La mort de Bernard Tapie a suscité les condoléances de tous les horizons politiques. Le président Macron a salué une « ambition, une énergie et un enthousiasme qui ont été une source d’inspiration pour des générations de Français ». Il a été ministre du gouvernement socialiste de Mitterrand pendant quelques mois dans les années 1990 et n’a jamais manqué une occasion de dénoncer le Front national d’extrême droite, mais même le fondateur du FN, Jean-Marie Le Pen, a salué le « caractère exceptionnel » du magnat.

Des admirateurs ont placé des fleurs devant le manoir de Tapie dans le quartier chic de Saint-Germain à Paris, où il est décédé après une bataille de quatre ans contre le cancer. Grand amateur de sport, il a longtemps présidé le club de football de l’Olympique de Marseille (OM) et a racheté une équipe cycliste qui a remporté deux fois le Tour de France.

Le quotidien sportif L’Equipe lui a rendu un vibrant hommage, affirmant que Tapie resterait « à jamais le patron » tout en s’émerveillant de « l’existence incroyablement romantique » d’un homme « poussé par un irrépressible désir d’ascension et des pouvoirs de séduction hors du commun ».

Celui qui a manqué les esprits avec son combat sans relâche pour l’acquisition d’Adidas, et qui y a laissé des plumes, serait loin d’être ruiné, contrairement aux rumeurs qui ont circulées à son sujet. Depuis sa mort, la question de l’héritage est sur toutes les lèvres. L’homme d’affaires le plus populaire du pays, avait révélé être « incapable de déshériter ses enfants »…

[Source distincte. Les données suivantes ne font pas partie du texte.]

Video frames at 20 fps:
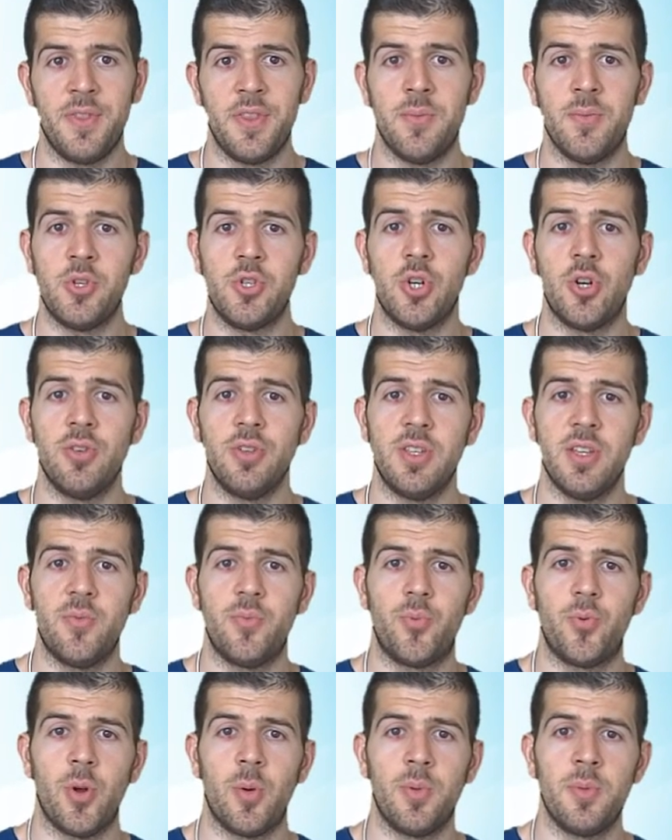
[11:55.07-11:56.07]
The majority
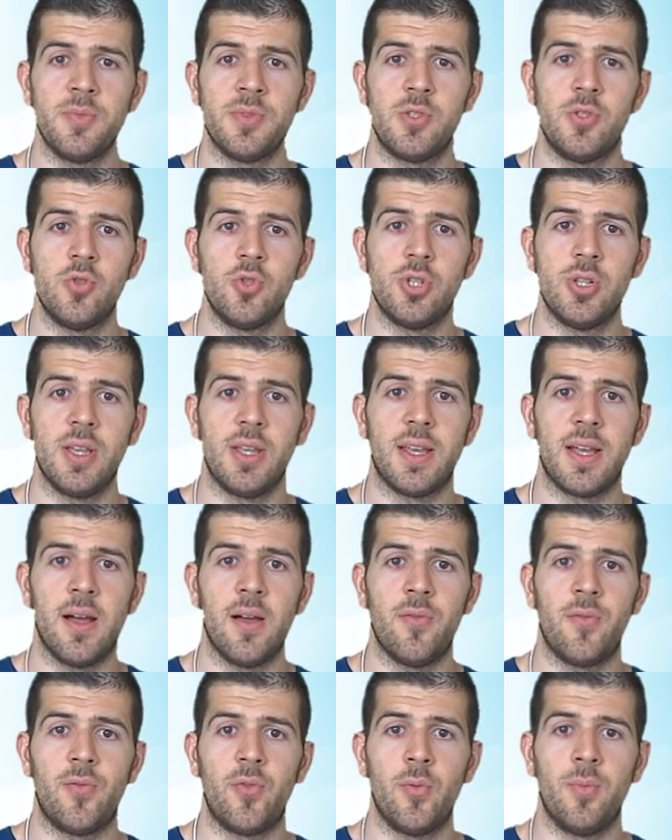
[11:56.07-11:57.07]
of problems usually
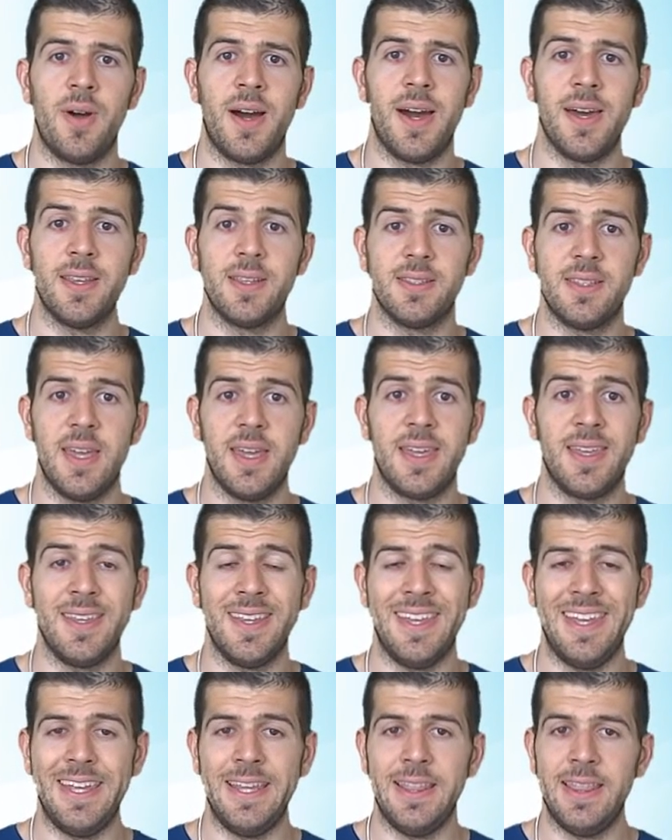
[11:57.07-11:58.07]
come from either
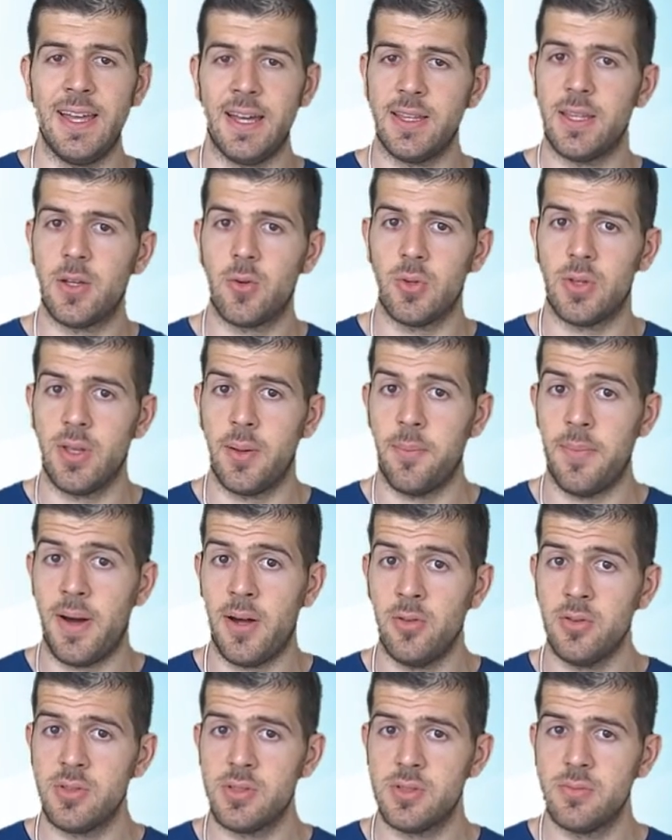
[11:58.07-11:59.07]
taking inadequate
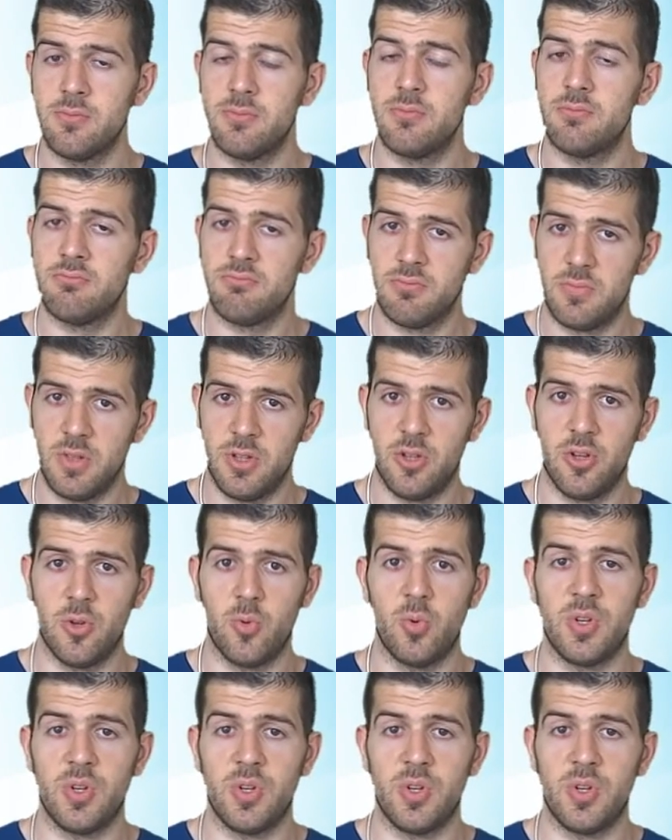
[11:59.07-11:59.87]
amounts, in other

« J’aime tellement mes gosses que je serais incapable de les déshériter, si cela était possible en France. Je n’ai conçu ma vie que pour eux. Dès que j’ai gagné trois sous, c’était pour eux. J’ai toujours vécu avec mes enfants », avait-il révélé. Rappelons qu’il était à la tête de l’enseigne alimentaire bio La Vie Claire, d’un hôtel particulier à Paris, d’une maison à Combs-la-Ville et d’une villa à Saint-Tropez.